Top of MATERIAL PROVIDED

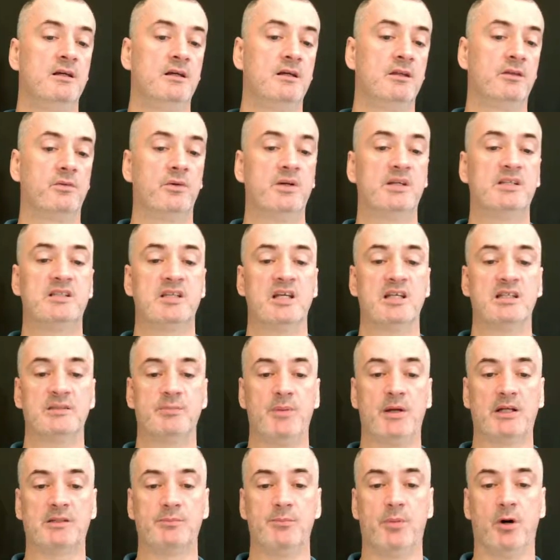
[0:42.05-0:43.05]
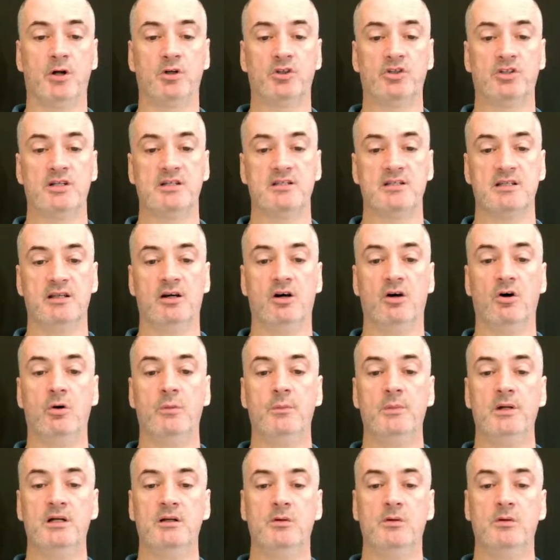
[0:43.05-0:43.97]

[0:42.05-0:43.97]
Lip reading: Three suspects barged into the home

Bottom of MATERIAL PROVIDED
Top of MATERIAL PROVIDED

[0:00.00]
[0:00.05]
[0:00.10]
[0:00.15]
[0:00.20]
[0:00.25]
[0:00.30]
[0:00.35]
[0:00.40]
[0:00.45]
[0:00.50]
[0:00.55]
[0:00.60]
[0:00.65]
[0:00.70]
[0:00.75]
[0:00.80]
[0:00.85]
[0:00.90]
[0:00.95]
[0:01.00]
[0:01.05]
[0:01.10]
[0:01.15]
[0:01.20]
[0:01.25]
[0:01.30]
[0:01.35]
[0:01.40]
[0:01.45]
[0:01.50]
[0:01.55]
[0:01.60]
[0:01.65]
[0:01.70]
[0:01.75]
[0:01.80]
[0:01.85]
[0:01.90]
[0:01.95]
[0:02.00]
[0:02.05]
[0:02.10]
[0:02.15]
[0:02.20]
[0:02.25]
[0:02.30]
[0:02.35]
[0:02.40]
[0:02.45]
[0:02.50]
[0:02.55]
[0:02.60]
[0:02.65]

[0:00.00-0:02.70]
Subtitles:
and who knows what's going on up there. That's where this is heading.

Bottom of MATERIAL PROVIDED
Top of MATERIAL PROVIDED

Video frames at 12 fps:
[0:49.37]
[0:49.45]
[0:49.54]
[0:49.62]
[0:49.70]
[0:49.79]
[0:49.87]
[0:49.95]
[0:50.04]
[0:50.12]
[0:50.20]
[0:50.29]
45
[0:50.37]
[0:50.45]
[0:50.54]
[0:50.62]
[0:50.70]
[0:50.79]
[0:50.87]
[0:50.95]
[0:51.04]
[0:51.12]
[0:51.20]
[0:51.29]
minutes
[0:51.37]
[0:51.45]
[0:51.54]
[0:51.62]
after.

Bottom of MATERIAL PROVIDED

- PROBLEM -
Using the records above, return verbatim only the part that opens with the line containing "[0:42.05-0:43.05]" and closes with the line containing "Lip reading: Three"; pictures stay out.

- RESULT BELOW -
[0:42.05-0:43.05]
[0:43.05-0:43.97]

[0:42.05-0:43.97]
Lip reading: Three suspects barged into the home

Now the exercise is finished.